In [1]:
import pandas as pd
from sklearn.model_selection import StratifiedKFold
import json
import os

## Load Data

In [2]:
transactions = pd.read_csv("raw_datasets/LI-Small_Trans.csv")
accounts = pd.read_csv("raw_datasets/LI-Small_accounts.csv")

In [3]:
transactions.columns

Index(['Timestamp', 'From Bank', 'Account', 'To Bank', 'Account.1',
       'Amount Received', 'Receiving Currency', 'Amount Paid',
       'Payment Currency', 'Payment Format', 'Is Laundering'],
      dtype='object')

In [4]:
transactions.columns.tolist()

['Timestamp',
 'From Bank',
 'Account',
 'To Bank',
 'Account.1',
 'Amount Received',
 'Receiving Currency',
 'Amount Paid',
 'Payment Currency',
 'Payment Format',
 'Is Laundering']

In [6]:
transactions.shape

(6924049, 11)

In [7]:
accounts.shape

(712688, 5)

## Clean & Rename

In [10]:
transactions = transactions.rename(columns={
    "Account": "From_Account",
    "Account.1": "To_Account"
})

In [11]:
sender_accounts = accounts.rename(columns=lambda x: "Sender_" + x if x not in ["Account Number"] else "Sender_Account_Number")
transactions = transactions.merge(sender_accounts, left_on="From_Account", right_on="Sender_Account_Number", how="left")

In [12]:
receiver_accounts = accounts.rename(columns=lambda x: "Receiver_" + x if x not in ["Account Number"] else "Receiver_Account_Number")
transactions = transactions.merge(receiver_accounts, left_on="To_Account", right_on="Receiver_Account_Number", how="left")

## Stratified Split

In [13]:
def split_stratified(df, label_col="Is Laundering", n_splits=10):
    skf = StratifiedKFold(n_splits=n_splits, shuffle=True, random_state=42)
    partitions = []
    for i, (_, idx) in enumerate(skf.split(df, df[label_col])):
        subset = df.iloc[idx].copy()
        subset["Bank_Partition"] = i
        partitions.append(subset)
    return partitions
  
partitions = split_stratified(transactions, label_col="Is Laundering", n_splits=10)

## Export JSON Feeds

In [27]:
output_folder = "cleaned_data_json"
os.makedirs(output_folder, exist_ok=True)
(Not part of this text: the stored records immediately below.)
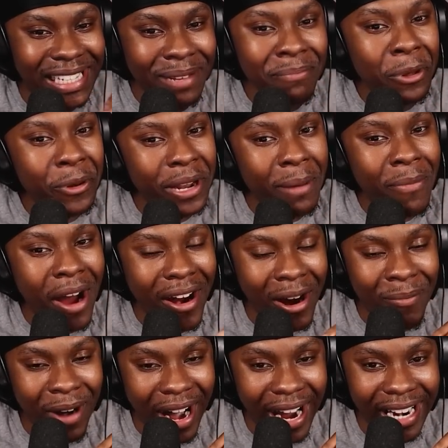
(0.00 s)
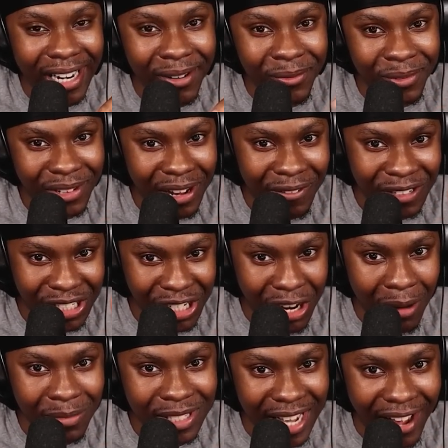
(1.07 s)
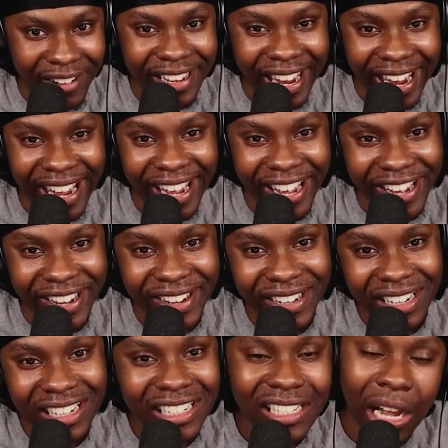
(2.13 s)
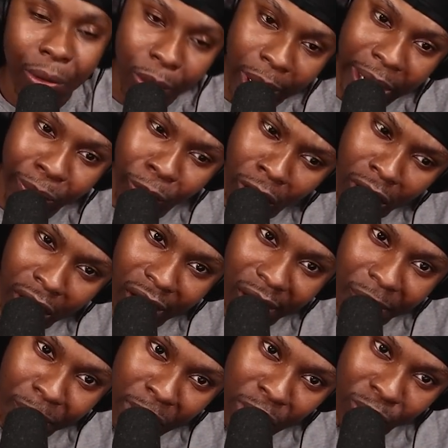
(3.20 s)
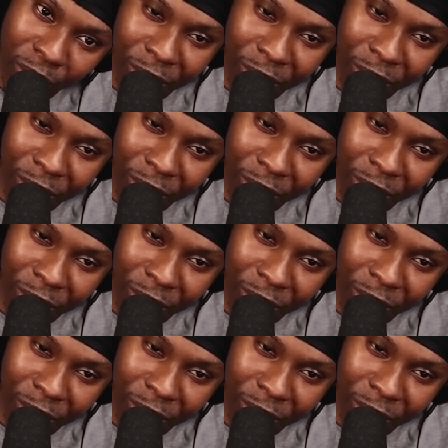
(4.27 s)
Mew in the background behind him. After she comes down, yeah. He's like, wait, what? Mew?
# Export each partition as JSON
for i, subset in enumerate(partitions):
    bank_data = {
        "bank_id": int(i),
        "records": subset.to_dict(orient="records")
    }
    output_file = os.path.join(output_folder, f"bank_{i}.json")
    with open(output_file, "w") as f:
        json.dump(bank_data, f, indent=2)

## Validate Class Balance

In [14]:
print("Class Balance per Partition:")
for i, subset in enumerate(partitions):
    total = len(subset)
    pos = subset["Is Laundering"].sum()
    print(f"Bank {i}: Total={total}, Laundering={pos}, Ratio={pos/total:.4f}")

Class Balance per Partition:
Bank 0: Total=692417, Laundering=357, Ratio=0.0005
Bank 1: Total=692416, Laundering=356, Ratio=0.0005
Bank 2: Total=692416, Laundering=356, Ratio=0.0005
Bank 3: Total=692416, Laundering=356, Ratio=0.0005
Bank 4: Total=692416, Laundering=356, Ratio=0.0005
Bank 5: Total=692416, Laundering=356, Ratio=0.0005
Bank 6: Total=692416, Laundering=357, Ratio=0.0005
Bank 7: Total=692416, Laundering=357, Ratio=0.0005
Bank 8: Total=692416, Laundering=357, Ratio=0.0005
Bank 9: Total=692416, Laundering=357, Ratio=0.0005